Ask any job seeker, and he’ll tell you that looking for a job is, in and of itself, a job. It’s time-consuming to prep your cover letter, tweak your resume, follow up and plan your interview, especially when you’re applying for multiple positions. Sure, you could make an intense, color-coded spreadsheet — but most of us aren’t that Type A. That’s where Huntsy comes in — it’s like HootSuite for your job search. Huntsy’s dashboard offer’s a bird’s eye view (hence the owl logo) of your job hunt, offering a bird’s-eye view of your professional prospects.
“People are applying to many different places — Huntsy is our way to make it easy for them,” says Cezary Pietrzak, Huntsy’s director of marketing. “The category is just so dusty.”

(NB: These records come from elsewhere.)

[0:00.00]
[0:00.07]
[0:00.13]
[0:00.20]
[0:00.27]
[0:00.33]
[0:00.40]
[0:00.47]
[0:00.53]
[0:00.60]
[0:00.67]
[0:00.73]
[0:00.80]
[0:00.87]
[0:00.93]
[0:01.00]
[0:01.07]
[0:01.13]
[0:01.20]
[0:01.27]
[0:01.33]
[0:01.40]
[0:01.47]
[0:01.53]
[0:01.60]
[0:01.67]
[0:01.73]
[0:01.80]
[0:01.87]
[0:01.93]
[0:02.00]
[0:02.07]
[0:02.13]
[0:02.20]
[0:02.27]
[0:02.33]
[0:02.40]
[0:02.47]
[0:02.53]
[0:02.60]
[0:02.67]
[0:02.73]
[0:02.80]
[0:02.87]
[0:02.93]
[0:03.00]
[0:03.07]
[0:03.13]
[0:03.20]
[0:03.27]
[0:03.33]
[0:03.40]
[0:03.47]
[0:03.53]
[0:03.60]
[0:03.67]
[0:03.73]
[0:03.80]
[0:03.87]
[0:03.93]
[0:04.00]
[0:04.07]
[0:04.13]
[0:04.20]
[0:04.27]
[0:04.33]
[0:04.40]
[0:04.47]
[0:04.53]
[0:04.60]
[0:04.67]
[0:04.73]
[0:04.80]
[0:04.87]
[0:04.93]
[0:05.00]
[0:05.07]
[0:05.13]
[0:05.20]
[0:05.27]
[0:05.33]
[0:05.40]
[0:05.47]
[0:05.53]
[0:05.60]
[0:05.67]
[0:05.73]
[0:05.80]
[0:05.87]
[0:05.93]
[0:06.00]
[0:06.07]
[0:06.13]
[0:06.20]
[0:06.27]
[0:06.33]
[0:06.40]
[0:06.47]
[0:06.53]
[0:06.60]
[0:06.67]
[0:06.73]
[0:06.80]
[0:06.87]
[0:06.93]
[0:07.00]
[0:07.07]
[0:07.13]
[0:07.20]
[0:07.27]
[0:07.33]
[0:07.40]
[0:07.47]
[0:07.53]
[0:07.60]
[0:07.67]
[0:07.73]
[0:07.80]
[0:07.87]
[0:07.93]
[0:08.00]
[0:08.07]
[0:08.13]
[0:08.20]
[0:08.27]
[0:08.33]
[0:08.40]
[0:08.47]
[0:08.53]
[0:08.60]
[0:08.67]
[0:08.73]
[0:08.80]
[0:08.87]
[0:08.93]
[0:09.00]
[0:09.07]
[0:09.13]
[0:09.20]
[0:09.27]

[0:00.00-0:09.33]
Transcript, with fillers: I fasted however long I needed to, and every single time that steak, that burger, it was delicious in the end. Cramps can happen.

Huntsy’s cleaning it off with a slick UI and an organized and social approach to the intimidating job search. You can create an account via your Facebook, Twitter or LinkedIn profiles (or create a new login if you eschew connecting via social sites), and then install the bookmarklet or Chrome extension into your browser. As you sift through job listings — on a company’s website, the Mashable job board, LinkedIn, Krop, CareerBuilder, Github, Monster and more — you can click the Huntsy bookmarklet to save exciting prospects. A Huntsy widget will push down in the browser and fill out the necessary details — company, title and job description — by extracting it from the job listing.
The bookmarklet in action
Once you click “Add to Huntsy,” the job will be added to your dashboard, which looks like this:
Within the dashboard, you can schedule interviews and follow-ups, receive reminders to send thank-you notes, uncover professional connections at various companies (if you linked your social networks) and, most importantly, apply to jobs directly. If you’re applying to some jobs in marketing and others in PR, Huntsy can save several versions of your resume and a few different cover letters, letting you emphasize certain strengths and experiences for various positions. When you submit your application, your resume is included in the email as a unique, downloadable link. No longer must you feel as though your application has been thrust into a black hole, never to be seen by human eyes, because you’ll receive a notification the moment someone downloads your resume. This feature enables you to have great timing with a follow-up email, since you’ll know that your resume is fresh in the recruiter’s mind. (The application email also BCC’s Huntsy, so the dashboard can track your actions throughout the application process and help you stay on top of each step.)
If you’re diligent about using Huntsy, then the email notifications and “today’s tasks” could keep you top of your application process, especially if you’re applying to more than a handful of positions. Pietrzak says Huntsy’s streamlining can save job seekers two to four hours per week, in addition to helping the hunt stay organized and productive.
“You start to have a sense of what’s going on in your job search,” says Pietrzak of Huntsy’s guidance tools. Plus, the way Huntsy breaks the application process into small steps makes the user feel like he is “getting somewhere” something every step of the way — a valuable feature, since the job search often can be daunting and overwhelming.
The site launched less than a month ago and has signed up more than 5,000 users, who are spending 10 minutes on the site per session, says Pietrzak. And many of them are coming back — 40% of the visitors are returning, suggesting that they are in fact using Huntsy with some regularity to manage and streamline their job search. The team is working to perfect the functionality and add new features, including calendar integration (for all of those reminders and interview dates) and linking with Google+. Since it’s still new, the bookmarklet can be a little buggy and tends to not fully extract all of the details for some jobs, but a simple copy-and-paste can load everything into your dashboard.
Huntsy is based in New York and was born out of the QLabs hacker community, where the team shares office space with Turntable.fm and Nestio, a Huntsy-esque dashboard for the apartment search.